What Happens If a Minor is Emancipated?
Once emancipated, the minor is considered an adult, with rights and obligations.
For example, an emancipated minor can independently enter into binding contracts; file lawsuits; decide where to live; stay out of the house with no curfew; consent to medical, dental and psychiatric care; and keep money that they earn.
However, an emancipated minor must also financially support themselves, including paying for housing; paying for healthcare; buying and cooking food; be legally responsible for all contracts; be sued.
What Emancipation Does NOT Do
You still cannot vote until age 18.
You still cannot buy alcohol until age 21.
How Does One Get Emancipated from Parents?
In California, there are three (3) ways to become emancipated:
- Marriage. (But, you are under 18, you still need your parent’s permission to marry, as they will need to sign marriage license application as well as the Request for Minor to Marry fl910).
- Join the armed forces. (This requires acceptance by armed forms, as well as your parents’ consent).
- Obtain a Court Order of Emancipation.
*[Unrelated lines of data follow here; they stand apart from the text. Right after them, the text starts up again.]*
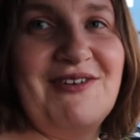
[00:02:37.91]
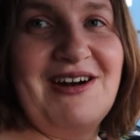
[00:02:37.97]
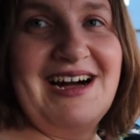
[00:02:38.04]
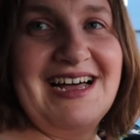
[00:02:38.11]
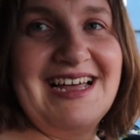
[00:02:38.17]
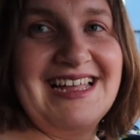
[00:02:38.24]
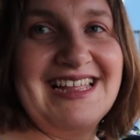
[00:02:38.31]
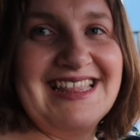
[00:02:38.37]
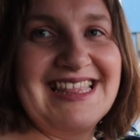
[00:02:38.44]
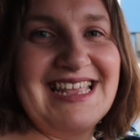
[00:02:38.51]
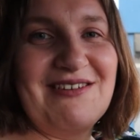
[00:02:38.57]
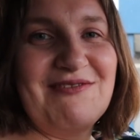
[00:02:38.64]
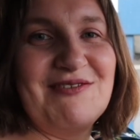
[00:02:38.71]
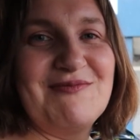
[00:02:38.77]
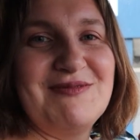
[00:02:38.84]
one
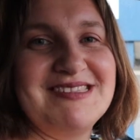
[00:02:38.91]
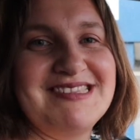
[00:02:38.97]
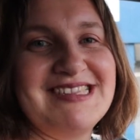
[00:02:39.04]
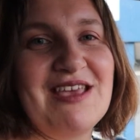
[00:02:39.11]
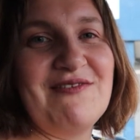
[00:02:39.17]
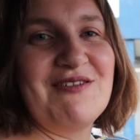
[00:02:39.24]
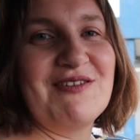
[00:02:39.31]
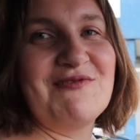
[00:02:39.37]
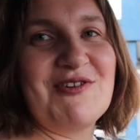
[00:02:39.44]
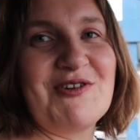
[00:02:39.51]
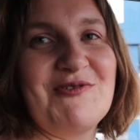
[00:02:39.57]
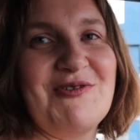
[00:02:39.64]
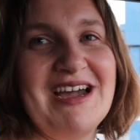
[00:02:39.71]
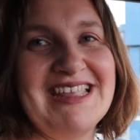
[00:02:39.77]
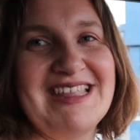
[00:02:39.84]
that we've been saving for
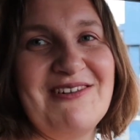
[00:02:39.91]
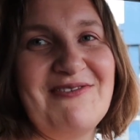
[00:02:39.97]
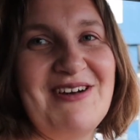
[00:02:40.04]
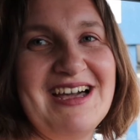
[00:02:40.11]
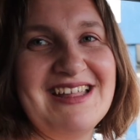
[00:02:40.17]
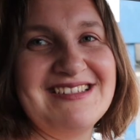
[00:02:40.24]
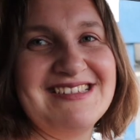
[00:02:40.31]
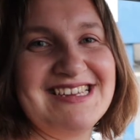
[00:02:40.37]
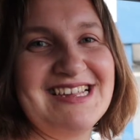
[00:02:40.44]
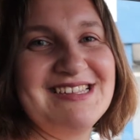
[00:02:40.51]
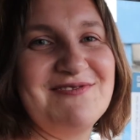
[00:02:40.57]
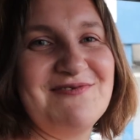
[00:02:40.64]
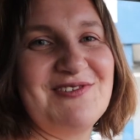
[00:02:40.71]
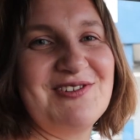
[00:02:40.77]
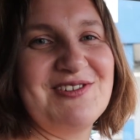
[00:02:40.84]
quite a while
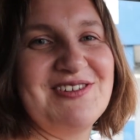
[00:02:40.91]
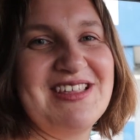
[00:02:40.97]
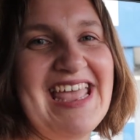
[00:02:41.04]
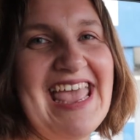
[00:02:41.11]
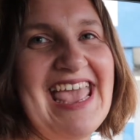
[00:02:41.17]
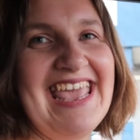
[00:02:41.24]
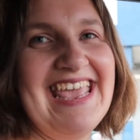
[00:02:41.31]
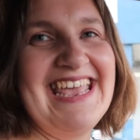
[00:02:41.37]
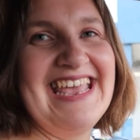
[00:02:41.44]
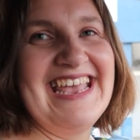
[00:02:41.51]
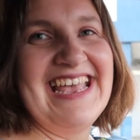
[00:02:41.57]
just for today.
You will need to prove the following: a) You are 14 years of age or older; b) You are financially independent; c) You no longer wish to live with your parents; d) Your parents agree with your decision; e) You are able to earn a living (a legal living) f) Emancipation is in your best interests.
Does the Law Still Apply to Me If I Am Emancipated?
Certain things will not change.
- You will not be able to vote until age 18.
- You will not be able to buy or consume alcohol until age 21.
- The law still requires you to attend school until age 18.
- You are not exempt from statutory rape laws. If you’re under age 18, you cannot “legally consent” to sex except with your spouse.